I end up in roughly the same place as Nick, but from a slightly different direction. Let’s start with the fact that if you are ever in a situation in the US where it looks like fiscal stimulus may be helpful, then you aren’t doing NGDP futures targeting. I favor a policy where the one year (or perhaps two year) forward NGDP level is always expected to be right on target. In that sort of world no one would ever even suggest fiscal stimulus. What would be the point? The reason people have recently suggested fiscal stimulus is that they (quite rightly) saw that one year forward NGDP was likely to be far below the policy goal.
Of course (contrary to the pesky blogger “Unlearningecon”) the Sumner critique applies equally well to cases of full employment and less than full employment. All that matters is that the central bank is targeting AD, whether via the Taylor rule, inflation targeting, or NGDP targeting. The target may be too low, but if there is any target then fiscal stimulus won’t boost AD.
However, for smallish open economies like Canada you could argue that the global recession was a sort of real shock, which might mean that NGDP targeting is not enough.

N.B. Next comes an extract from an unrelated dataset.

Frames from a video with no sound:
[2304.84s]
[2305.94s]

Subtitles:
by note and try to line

I find many people are confused about this issue, so let’s start with a simple example of a big global recession that is 100% caused by a negative nominal shock combined with sticky wages. Now take a tiny country that only produces one good, windshield wipers. It will see a huge drop in demand for its exports. And more importantly, even though the global recession is (by assumption) 100% due to sticky wages, no amount of wage cuts in that small economy will prop up the windshield wiper industry, as this product is basically useless except as an input into car production. Even if you reduced windshield wiper prices to zero, it wouldn’t reduce car prices enough to materially impact car sales. This country will suffer a real recession of high unemployment regardless of its demand policy. Windshield workers must be retrained to do other jobs.
Of course Canada isn’t exactly a small country, but that thought experiment does have some bearing on the Canadian experience, particularly in the manufacturing heartland of Ontario where there are many factories closely tied to US industries like autos. People often say “if the US catches a cold, Canada gets pneumonia.” Actually the reverse is true. We caught pneumonia and Canada got a cold.

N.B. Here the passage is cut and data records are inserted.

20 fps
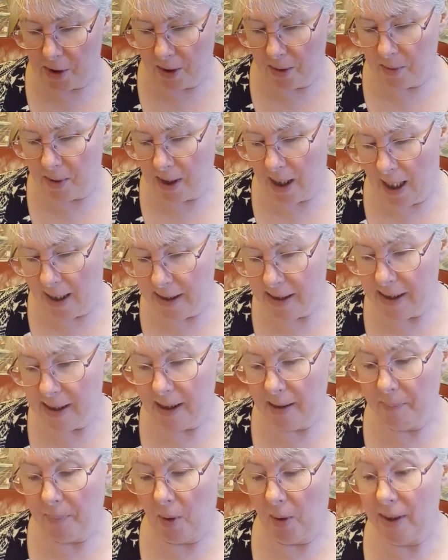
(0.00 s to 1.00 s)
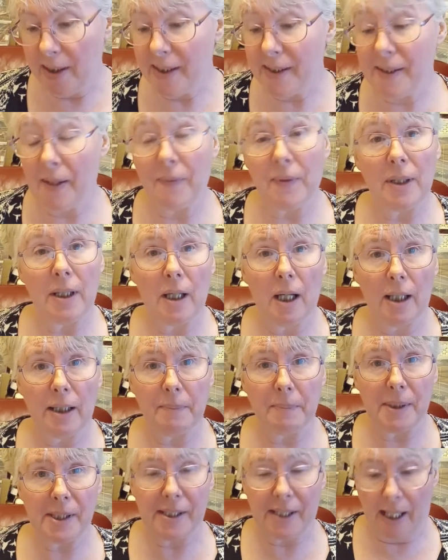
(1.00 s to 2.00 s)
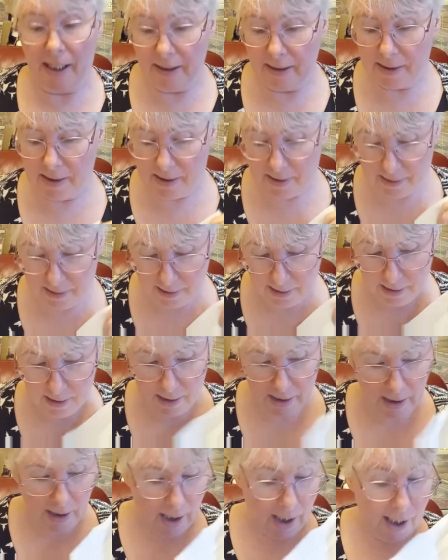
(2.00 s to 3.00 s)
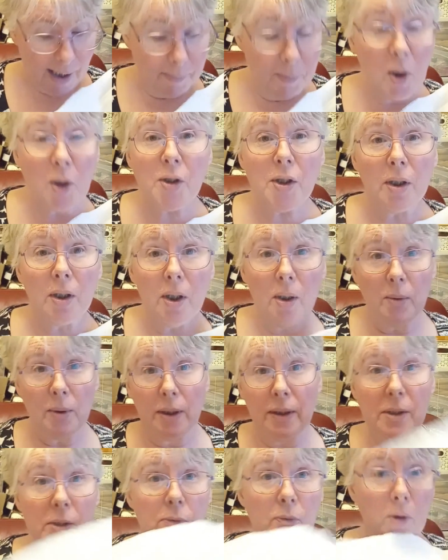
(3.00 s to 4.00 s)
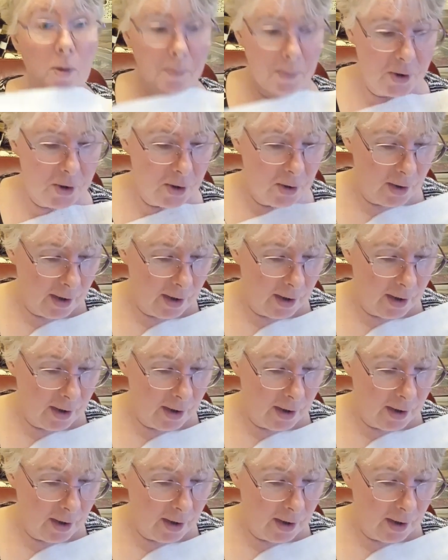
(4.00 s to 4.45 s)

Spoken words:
to 18.79%. I am not alone in this room, as you can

Since Canada was hit by a global real shock, one can argue that some fiscal stimulus was justified. The shadow price of labor would fall with higher unemployment, and of course global real interest rates also fell sharply. It’s a good time for Canada to build some infrastructure. Of course it’s also a good time to build some private housing, and NGDP targeting makes that happen.
Does this argument apply to the US? Not quite. In Canada it’s quite possible that mild fiscal stimulus was the optimal policy. Not so for the US.
First a brief digression. The actual name of China is not “China,” it’s “the central country.” That’s the translation of its Chinese name. Today America is the central country (but not for much longer.) In America the optimal policy is never fiscal stimulus. Our optimal AD policy is NGDP targeting, and if we do that then any global problems will have an insignificant effect on our macroeconomy. Remember the recession of 1997-98? I don’t either.
Our obnoxious national arrogance is at least slightly justified—we really are the center of the world economy.
PS. I’ve always wondered about country names. Why is it that weak countries like Myanmar, Sri Lanka, and Cote D’Ivoire can force us to call them by weird names, but powerful countries like Zhongguo and Deutschland are not able to do so? If Germany agrees to a bailout of the PIIGS, then they should demand to be called ‘Deutschland’ in the future. And we should all be willing to appease them.